Solid lipid nanoparticles (SLNs) are primarily composed of solid lipids, which thus impart to them some of the fundamental
properties of these lipids, including biocompatibility, biodegradability and low-toxicity. SLNs represent a unique class of colloidal drug
delivery systems that possess the advantages of both the “soft” drug carriers such as emulsions and liposomes and polymeric nanoparticles.

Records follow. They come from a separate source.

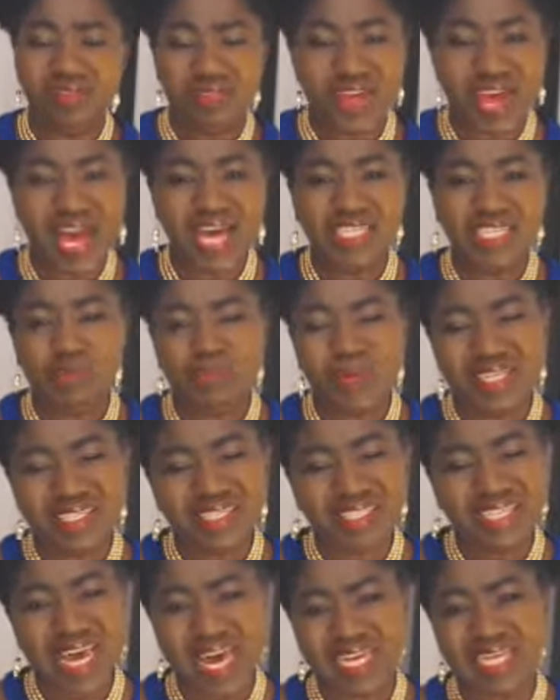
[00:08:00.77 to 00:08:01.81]
They had
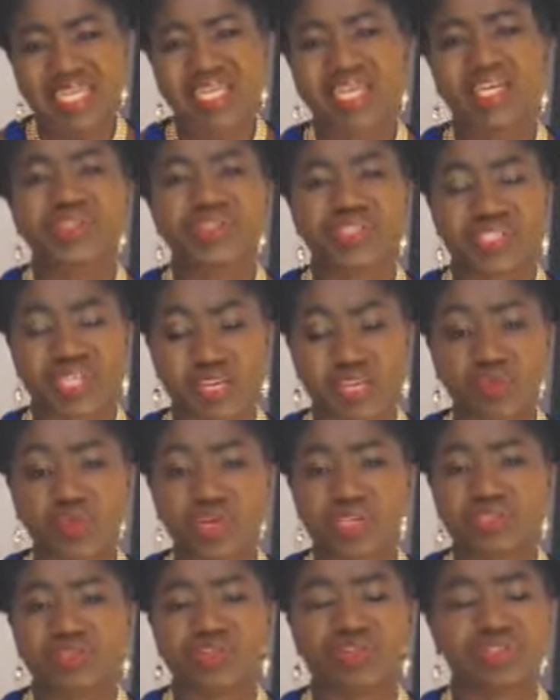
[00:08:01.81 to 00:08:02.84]
spent 10 years in
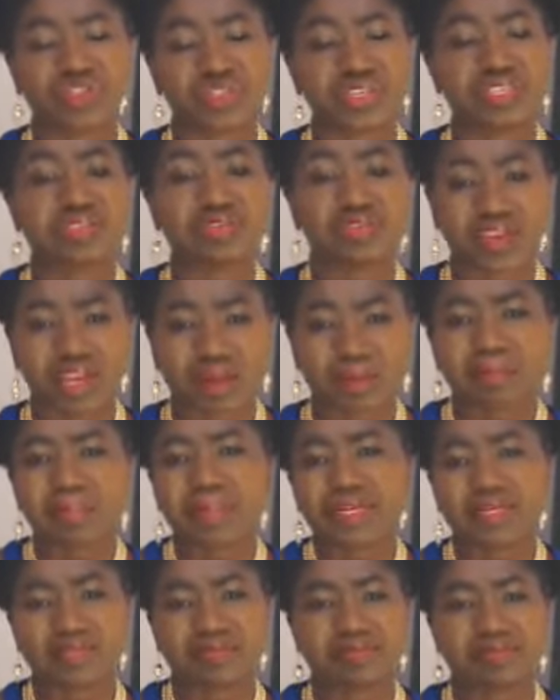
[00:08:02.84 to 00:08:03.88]
research and
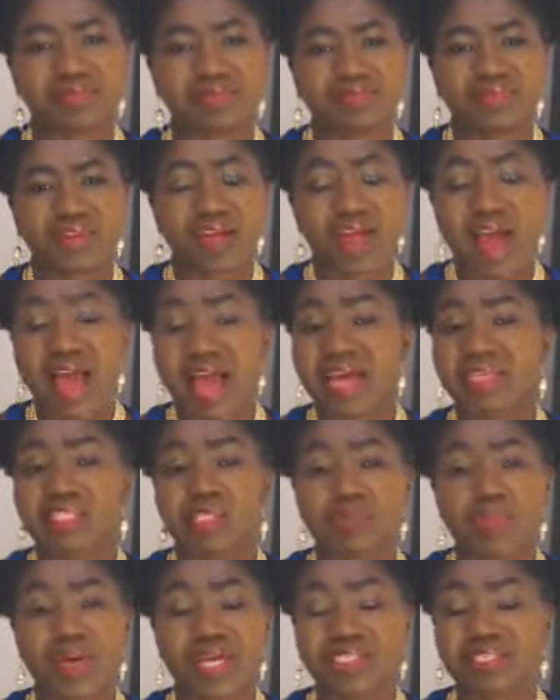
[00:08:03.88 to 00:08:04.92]
development and
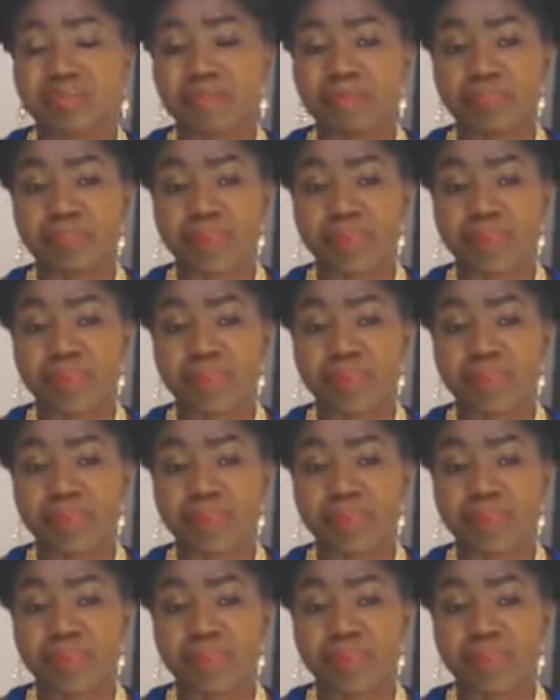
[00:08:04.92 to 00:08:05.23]
spent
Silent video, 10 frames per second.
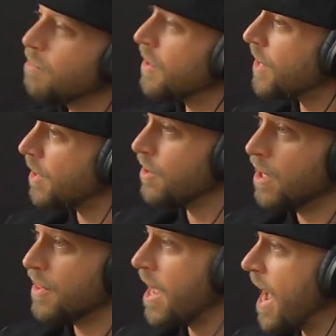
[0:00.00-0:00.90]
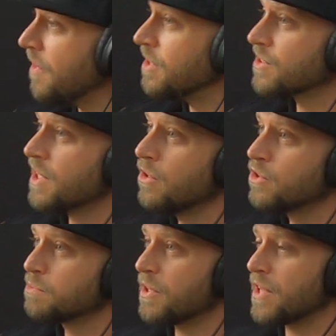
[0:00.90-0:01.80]
but they they had the
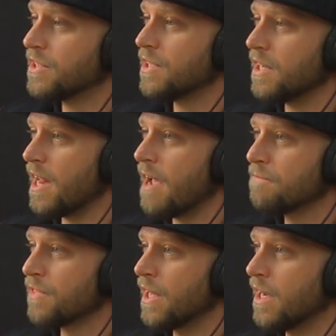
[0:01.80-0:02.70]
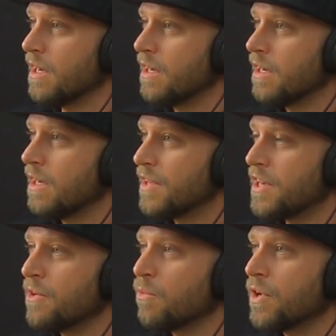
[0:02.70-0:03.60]
skills, but they didn't have the
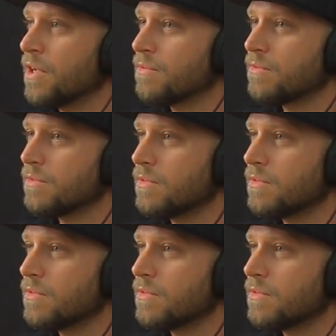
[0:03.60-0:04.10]
they didn't want to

In this review, we will provide an overview on the absorption, disposition and pharmacokinetics of SLNs. The lipidic nature, as well
as the relatively small particle size, of SLNs ensures sufficient affinity with the biomembranes, and results in improved absorption by either
of the oral, transdermal, pulmonary, nasal, ocular, rectal or buccal route. One special aspect of oral SLNs is the enhanced lymphatic
absorption by either the chylomicron-association pathway or the M cell uptaking pathway. Intravenous SLNs are predominantly uptaken
by the liver or spleen following opsonization by the complementary system. Modification of SLN surface with PEGs chains will mask
the hydrophobic surface and divert SLNs to non-hepatic and non-splenic organs, while ligand-modification will achieve active targeting
to specific tissues or organs. Degradation of SLNs is primarily based on the degradation of the lipids themselves by lipase. Pharmacokinetics
reflects the effect of the lipidic vehicles of SLNs on in vivo disposition of the loaded drugs.